Researchers suggest OpenAI trained AI models on paywalled O'Reilly books
OpenAI has been accused by many parties of training its AI on copyrighted content sans permission. Now a new paper by an AI watchdog organization makes the serious accusation that the company increasingly relied on nonpublic books it didn't license to train more sophisticated AI models.
AI models are essentially complex prediction engines. Trained on a lot of data — books, movies, TV shows, and so on — they learn patterns and novel ways to extrapolate from a simple prompt. When a model "writes" an essay on a Greek tragedy or "draws" Ghibli-style images, it's simply pulling from its vast knowledge to approximate. It isn't arriving at anything new.
While a number of AI labs, including OpenAI, have begun embracing AI-generated data to train AI as they exhaust real-world sources (mainly the public web), few have eschewed real-world data entirely. That's likely because training on purely synthetic data comes with risks, like worsening a model's performance.
The new paper, out of the AI Disclosures Project, a nonprofit co-founded in 2024 by media mogul Tim O'Reilly and economist Ilan Strauss, draws the conclusion that OpenAI likely trained its GPT-4o model on paywalled books from O'Reilly Media. (O'Reilly is the CEO of O'Reilly Media.)
In ChatGPT, GPT-4o is the default model. O'Reilly doesn't have a licensing agreement with OpenAI, the paper says.
"GPT-4o, OpenAI's more recent and capable model, demonstrates strong recognition of paywalled O'Reilly book content … compared to OpenAI's earlier model GPT-3.5 Turbo," wrote the co-authors of the paper. "In contrast, GPT-3.5 Turbo shows greater relative recognition of publicly accessible O'Reilly book samples."

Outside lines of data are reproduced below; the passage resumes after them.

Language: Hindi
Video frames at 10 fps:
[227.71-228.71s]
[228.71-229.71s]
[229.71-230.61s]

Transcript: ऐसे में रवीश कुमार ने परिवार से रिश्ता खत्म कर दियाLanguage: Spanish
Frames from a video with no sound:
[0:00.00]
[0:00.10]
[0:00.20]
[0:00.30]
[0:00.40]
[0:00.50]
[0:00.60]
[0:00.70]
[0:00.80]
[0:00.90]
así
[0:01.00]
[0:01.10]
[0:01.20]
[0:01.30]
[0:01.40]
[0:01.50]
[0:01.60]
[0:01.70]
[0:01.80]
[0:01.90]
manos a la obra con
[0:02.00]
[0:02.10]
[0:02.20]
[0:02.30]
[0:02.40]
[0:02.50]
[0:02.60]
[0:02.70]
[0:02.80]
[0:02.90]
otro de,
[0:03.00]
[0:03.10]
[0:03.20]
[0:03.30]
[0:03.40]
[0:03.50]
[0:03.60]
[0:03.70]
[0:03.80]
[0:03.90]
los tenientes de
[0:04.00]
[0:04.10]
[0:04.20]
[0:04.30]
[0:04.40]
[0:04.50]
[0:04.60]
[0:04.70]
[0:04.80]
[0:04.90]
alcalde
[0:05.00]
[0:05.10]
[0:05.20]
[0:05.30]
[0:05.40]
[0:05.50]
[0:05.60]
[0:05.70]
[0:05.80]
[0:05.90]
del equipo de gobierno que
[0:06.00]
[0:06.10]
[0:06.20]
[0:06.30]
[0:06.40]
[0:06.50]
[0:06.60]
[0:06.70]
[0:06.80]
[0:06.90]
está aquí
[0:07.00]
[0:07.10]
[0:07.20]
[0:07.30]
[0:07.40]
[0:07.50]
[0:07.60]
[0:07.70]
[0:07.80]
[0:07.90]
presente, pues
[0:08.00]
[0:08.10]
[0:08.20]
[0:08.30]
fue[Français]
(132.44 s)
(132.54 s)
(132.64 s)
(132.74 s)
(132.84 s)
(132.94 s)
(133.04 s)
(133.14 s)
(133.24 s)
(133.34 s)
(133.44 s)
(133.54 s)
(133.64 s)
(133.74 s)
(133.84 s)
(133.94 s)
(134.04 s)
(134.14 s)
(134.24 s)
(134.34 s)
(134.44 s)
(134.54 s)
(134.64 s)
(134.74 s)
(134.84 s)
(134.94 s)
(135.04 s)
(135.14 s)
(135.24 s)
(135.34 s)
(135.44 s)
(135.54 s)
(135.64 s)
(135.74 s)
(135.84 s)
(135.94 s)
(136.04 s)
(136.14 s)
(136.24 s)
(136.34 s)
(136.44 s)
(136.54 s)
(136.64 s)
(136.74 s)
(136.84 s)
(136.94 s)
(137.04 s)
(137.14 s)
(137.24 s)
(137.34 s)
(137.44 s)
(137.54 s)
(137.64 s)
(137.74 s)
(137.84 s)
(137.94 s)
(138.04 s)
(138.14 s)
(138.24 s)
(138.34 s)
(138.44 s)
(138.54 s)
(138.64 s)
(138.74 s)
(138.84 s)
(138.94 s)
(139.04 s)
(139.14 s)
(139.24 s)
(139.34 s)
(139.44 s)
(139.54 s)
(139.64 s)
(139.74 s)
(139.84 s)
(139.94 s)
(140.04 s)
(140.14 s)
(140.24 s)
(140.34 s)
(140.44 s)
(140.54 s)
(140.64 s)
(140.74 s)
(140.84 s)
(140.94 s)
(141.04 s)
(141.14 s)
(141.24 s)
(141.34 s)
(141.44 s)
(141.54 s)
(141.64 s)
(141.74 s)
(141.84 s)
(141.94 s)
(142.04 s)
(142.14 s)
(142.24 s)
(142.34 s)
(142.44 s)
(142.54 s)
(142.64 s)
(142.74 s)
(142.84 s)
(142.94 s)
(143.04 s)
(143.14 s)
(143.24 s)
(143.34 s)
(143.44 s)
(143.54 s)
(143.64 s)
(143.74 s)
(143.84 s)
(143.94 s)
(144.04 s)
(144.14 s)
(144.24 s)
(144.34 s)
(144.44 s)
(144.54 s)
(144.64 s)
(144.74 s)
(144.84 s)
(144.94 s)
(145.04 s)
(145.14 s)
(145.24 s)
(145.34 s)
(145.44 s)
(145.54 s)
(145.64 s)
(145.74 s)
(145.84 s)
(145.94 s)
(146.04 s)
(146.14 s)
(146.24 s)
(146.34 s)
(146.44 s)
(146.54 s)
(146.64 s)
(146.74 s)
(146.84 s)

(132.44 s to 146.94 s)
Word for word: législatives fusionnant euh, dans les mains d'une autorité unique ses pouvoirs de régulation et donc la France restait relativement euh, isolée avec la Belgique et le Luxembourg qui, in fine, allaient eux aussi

The paper used a method called DE-COP, first introduced in an academic paper in 2024, designed to detect copyrighted content in language models' training data. Also known as a "membership inference attack," the method tests whether a model can reliably distinguish human-authored texts from paraphrased, AI-generated versions of the same text. If it can, it suggests that the model might have prior knowledge of the text from its training data.
The co-authors of the paper — O'Reilly, Strauss, and AI researcher Sruly Rosenblat — say that they probed GPT-4o, GPT-3.5 Turbo, and other OpenAI models' knowledge of O'Reilly Media books published before and after their training cutoff dates. They used 13,962 paragraph excerpts from 34 O'Reilly books to estimate the probability that a particular excerpt had been included in a model's training dataset.
According to the results of the paper, GPT-4o "recognized" far more paywalled O'Reilly book content than OpenAI's older models, including GPT-3.5 Turbo. That's even after accounting for potential confounding factors, the authors said, like improvements in newer models' ability to figure out whether text was human-authored.
"GPT-4o [likely] recognizes, and so has prior knowledge of, many non-public O'Reilly books published prior to its training cutoff date," wrote the co-authors.
It isn't a smoking gun, the co-authors are careful to note. They acknowledge that their experimental method isn't foolproof and that OpenAI might've collected the paywalled book excerpts from users copying and pasting it into ChatGPT.
Muddying the waters further, the co-authors didn't evaluate OpenAI's most recent collection of models, which includes GPT-4.5 and "reasoning" models such as o3-mini and o1. It's possible that these models weren't trained on paywalled O'Reilly book data or were trained on a lesser amount than GPT-4o.
That being said, it's no secret that OpenAI, which has advocated for looser restrictions around developing models using copyrighted data, has been seeking higher-quality training data for some time. The company has gone so far as to hire journalists to help fine-tune its models' outputs. That's a trend across the broader industry: AI companies recruiting experts in domains like science and physics to effectively have these experts feed their knowledge into AI systems.
It should be noted that OpenAI pays for at least some of its training data. The company has licensing deals in place with news publishers, social networks, stock media libraries, and others. OpenAI also offers opt-out mechanisms — albeit imperfect ones — that allow copyright owners to flag content they'd prefer the company not use for training purposes.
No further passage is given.